Clamping down on mammalian meiosis

Abstract

The RAD9A-RAD1-HUS1 (9-1-1) complex is a PCNA-like heterotrimeric clamp that binds damaged DNA to promote cell cycle checkpoint signaling and DNA repair. While various 9-1-1 functions in mammalian somatic cells have been established, mounting evidence from lower eukaryotes predicts critical roles in meiotic germ cells as well. This was investigated in 2 recent studies in which the 9-1-1 complex was disrupted specifically in the mouse male germline through conditional deletion of Rad9a or Hus1. Loss of these clamp subunits led to severely impaired fertility and meiotic defects, including faulty DNA double-strand break repair. While 9-1-1 is critical for ATR kinase activation in somatic cells, these studies did not reveal major defects in ATR checkpoint pathway signaling in meiotic cells. Intriguingly, this new work identified separable roles for 9-1-1 subunits, namely RAD9A- and HUS1-independent roles for RAD1. Based on these studies and the high-level expression of the paralogous proteins RAD9B and HUS1B in testis, we propose a model in which multiple alternative 9-1-1 clamps function during mammalian meiosis to ensure genome maintenance in the germline.

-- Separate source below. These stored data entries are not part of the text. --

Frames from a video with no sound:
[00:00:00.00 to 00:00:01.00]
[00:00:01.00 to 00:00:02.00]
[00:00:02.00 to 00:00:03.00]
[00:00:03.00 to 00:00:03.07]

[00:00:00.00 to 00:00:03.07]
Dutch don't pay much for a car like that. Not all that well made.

Keywords: ATR; HUS1B; RAD9A-RAD1-HUS1 complex; RAD9B; TOPBP1; double-strand break repair; meiosis; pachytene checkpoint; synapsis.

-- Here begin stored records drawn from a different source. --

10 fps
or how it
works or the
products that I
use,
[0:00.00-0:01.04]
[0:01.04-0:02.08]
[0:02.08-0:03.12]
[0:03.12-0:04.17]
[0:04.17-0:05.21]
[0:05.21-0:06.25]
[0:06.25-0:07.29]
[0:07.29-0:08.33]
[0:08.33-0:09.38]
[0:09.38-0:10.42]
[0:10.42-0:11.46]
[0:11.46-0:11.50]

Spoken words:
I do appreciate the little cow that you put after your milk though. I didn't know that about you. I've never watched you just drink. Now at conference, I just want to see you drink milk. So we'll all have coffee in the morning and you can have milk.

Figure 1. RAD9A and RAD1 proteins localize in distinct yet overlapping patterns on mammalian meiotic chromosomes. The localization patterns of RAD9A and RAD1 are shown in schematic form (left) and in representative immunofluorescence images (right).(A)During late pachynema, unsynapsed regions of the X and Y axial elements are continuously coated with RAD1, while the X chromosome axial element additionally harbors discrete RAD9A foci, presumably at sites of DSBs.(B)On early pachytene-stage autosomes, colocalization of RAD9A and RAD1 is observed in a focal pattern, likely marking DSB sites.(C)Asynapsed regions of autosomes show extensive RAD1 staining and discrete RAD9A foci. Similar to what occurs on the unsynapsed X and Y (A), RAD9A is present at sites that also contain RAD1, whereas RAD1 displays a broader staining pattern that includes regions without detectable RAD9A. See reference for additional examples of these staining patterns.

Figure 2. Proposed functions for canonical and alternative 9-1-1 complexes during mammalian meiosis.(A)We propose that the canonical RAD9A-RAD1-HUS1 complex is loaded on at least a subset of DSB sites and facilitates DSB repair and potentially checkpoint signaling. Alternative trimeric 9-1-1 complexes, containing RAD1 and a combination of RAD9B, RAD9A, HUS1B, or HUS1, may form in mouse germ cells and localize to asynapsed chromatin to facilitate meiotic silencing through MSUC and MSCI. The composition of this complex has yet to be determined, but here we propose a model involving RAD9B-RAD1-HUS1B. Depiction is based on the crystal structure of human 9-1-1.^-(B)Based on the observed localization of RAD9A and RAD1 along asynapsed autosomes, we hypothesize that discrete RAD9A foci represent conventional 9-1-1 complexes at DSB sites, while more extensive RAD1 staining at regions of asynapsis reflects the presence of alternative clamps that include RAD1 in conjunction with paralogs HUS1B and/or RAD9B, without HUS1 or RAD9A.